Required action —
If a line in the entries below includes "frames", show that line.

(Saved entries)
------------------------------------------------

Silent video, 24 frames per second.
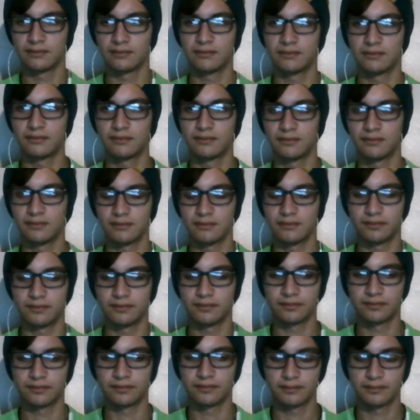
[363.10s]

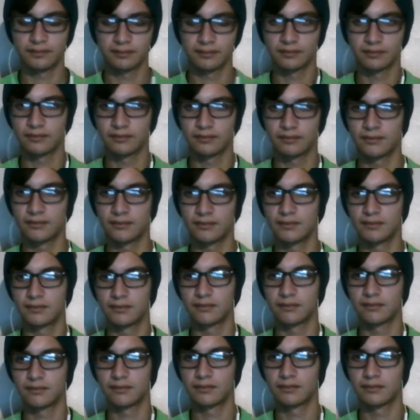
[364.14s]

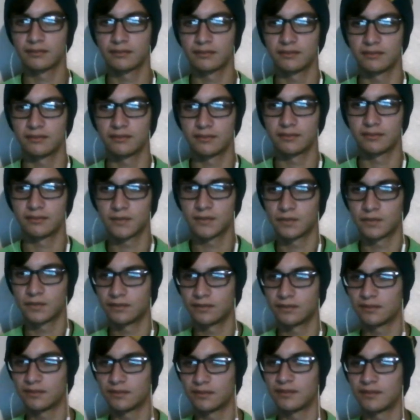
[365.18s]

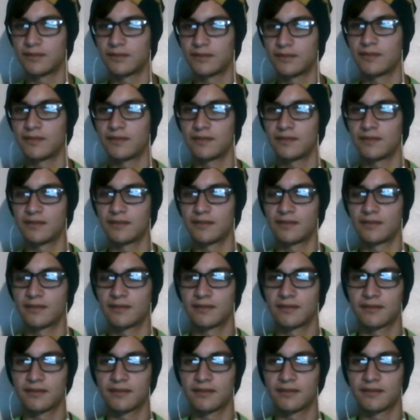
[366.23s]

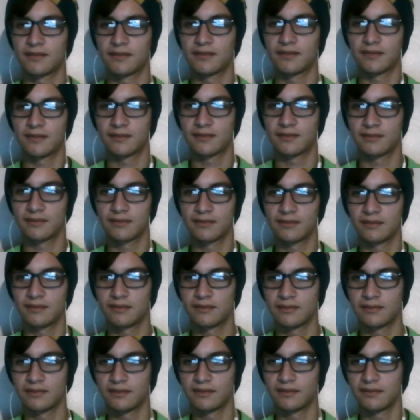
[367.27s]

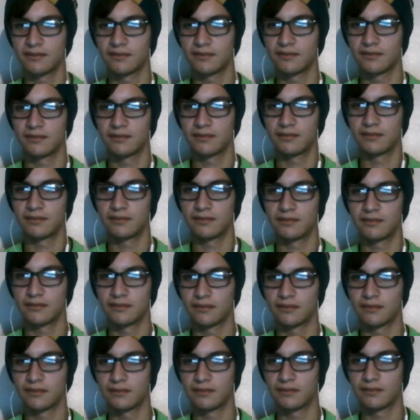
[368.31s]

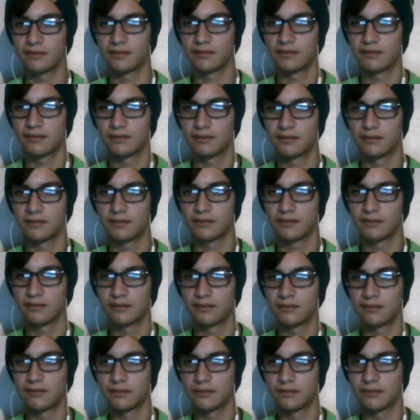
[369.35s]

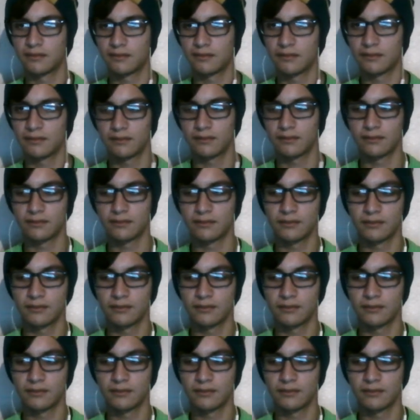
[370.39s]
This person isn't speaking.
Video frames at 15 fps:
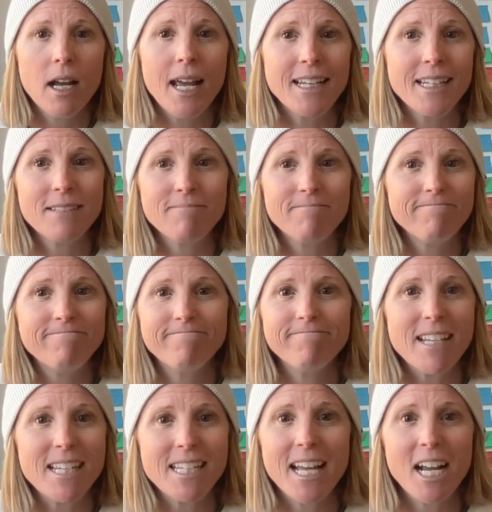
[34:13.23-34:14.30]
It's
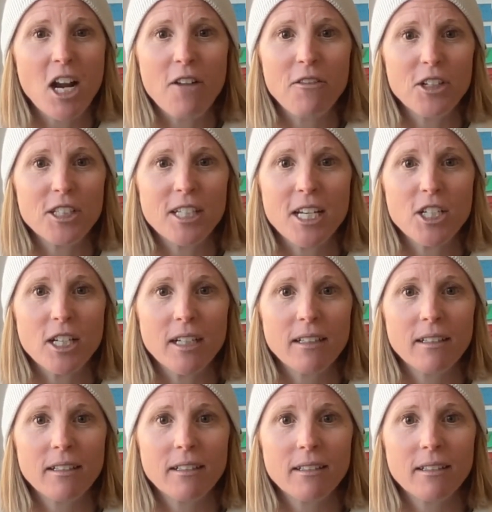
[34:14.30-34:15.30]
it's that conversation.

------------------------------------------------

Finished exercise —
Silent video, 24 frames per second.
Video frames at 15 fps:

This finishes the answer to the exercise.